Formazione di giovani e giocatori in miniera: la Corea risponde

dall’intervista a goal.com
Domanda – Quali sono i progetti di formazione dei giovani calciatori?
Ri Kang Hong – Attualmente, in Corea, si rafforzano soprattutto i giovani calciatori di 10-15 anni; gli allenatori dei gruppi sportivi locali, fondamentalmente, sono tutti calciatori che hanno giocato in nazionale, loro hanno visto com’è il mondo. Per prima cosa si tengono delle selezioni, una volta l’anno, in tutte le provincie del paese – che sarebbero l’equivalente delle prefetture giapponesi -, dove si raccolgono i germogli migliori, e le ultime prove si tengono a Pyongyang. Per ogni anno scolastico si individuano trenta allievi e venti allieve, cinquanta persone in tutto, per la formazione. Trascorso un periodo compreso tra sei mesi e un anno, i ragazzi selezionati tornano sul posto per partecipare a una serie di incontri d’allenamento; se non si fanno progressi, si viene scartati, perciò la competizione è molto accesa. Per questo motivo, i ragazzi, in gara, corrono con grande impegno, si danno un gran daffare.
Domanda – Secondo alcune notizie di seconda mano, dei calciatori sarebbero stati deportati in una miniera di carbone e costretti ai lavori forzati per via della sconfitta in Sudafrica.
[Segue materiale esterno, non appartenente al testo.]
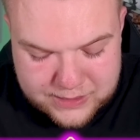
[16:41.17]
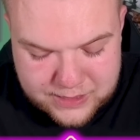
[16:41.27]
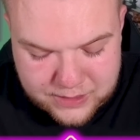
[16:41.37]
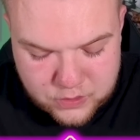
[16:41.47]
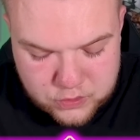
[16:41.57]

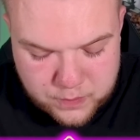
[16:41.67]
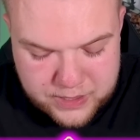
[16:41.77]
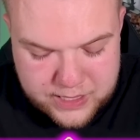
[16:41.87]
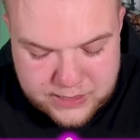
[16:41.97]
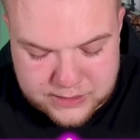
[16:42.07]
It's not going to
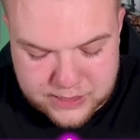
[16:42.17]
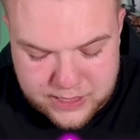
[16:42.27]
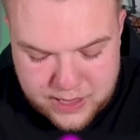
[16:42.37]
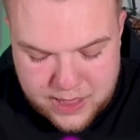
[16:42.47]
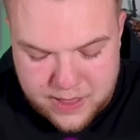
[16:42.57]
be
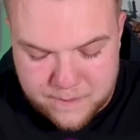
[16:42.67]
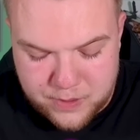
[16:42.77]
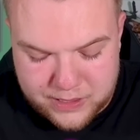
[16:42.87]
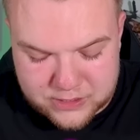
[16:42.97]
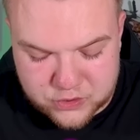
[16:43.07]
easy,
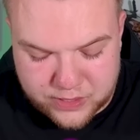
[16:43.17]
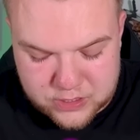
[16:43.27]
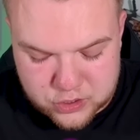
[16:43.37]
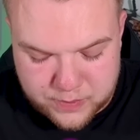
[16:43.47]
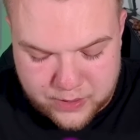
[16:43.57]
but let's try
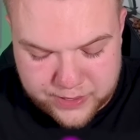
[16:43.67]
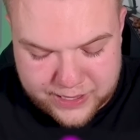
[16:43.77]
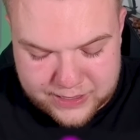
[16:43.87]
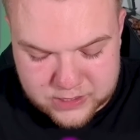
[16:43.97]
and somehow get it.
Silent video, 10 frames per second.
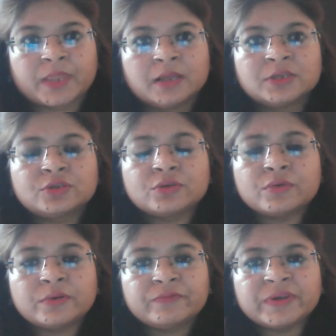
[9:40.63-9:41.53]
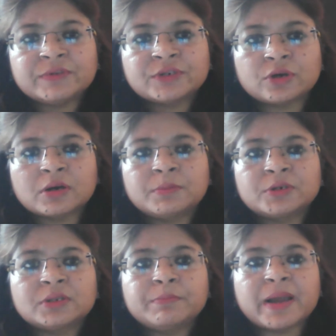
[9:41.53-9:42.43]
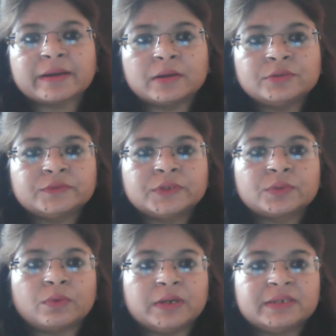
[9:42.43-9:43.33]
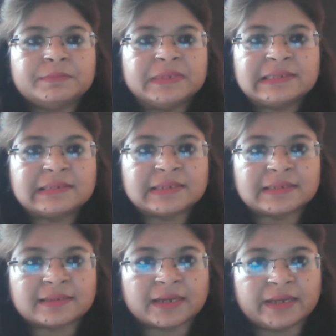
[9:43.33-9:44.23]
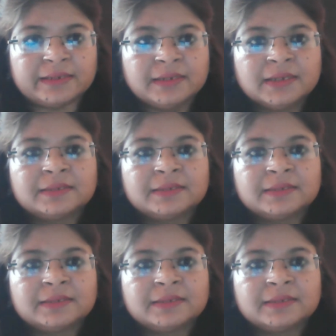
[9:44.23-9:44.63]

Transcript: So when we talk about the background of the quality-based design,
Ri Kang Hong – Mandati in una miniera per aver perso? Niente del genere. [risata] In realtà, non si è fatto altro che tirare le somme sulle ragioni della sconfitta e sul perché siamo stati sconfitti per così tanto. Se si venisse mandati davvero in miniera, allora avrebbero dovuto deportare per primo il segretario generale della Federazione Calcistica Coreana, eppure lui è ancora segretario generale. Se si venisse puniti per aver perso nello sport, allora nessuno farebbe più sport. I funzionari del Partito Coreano del Lavoro, se commettono qualche errore, vengono davvero mandati a lavorare, insieme alla gente comune, perché provino in prima persona a vivere con loro. Sarà questo, forse, che gli altri paesi definiscono “lavoro forzato”, ma si tratta soltanto di fargli acquisire familiarità con il lavoro dei contadini.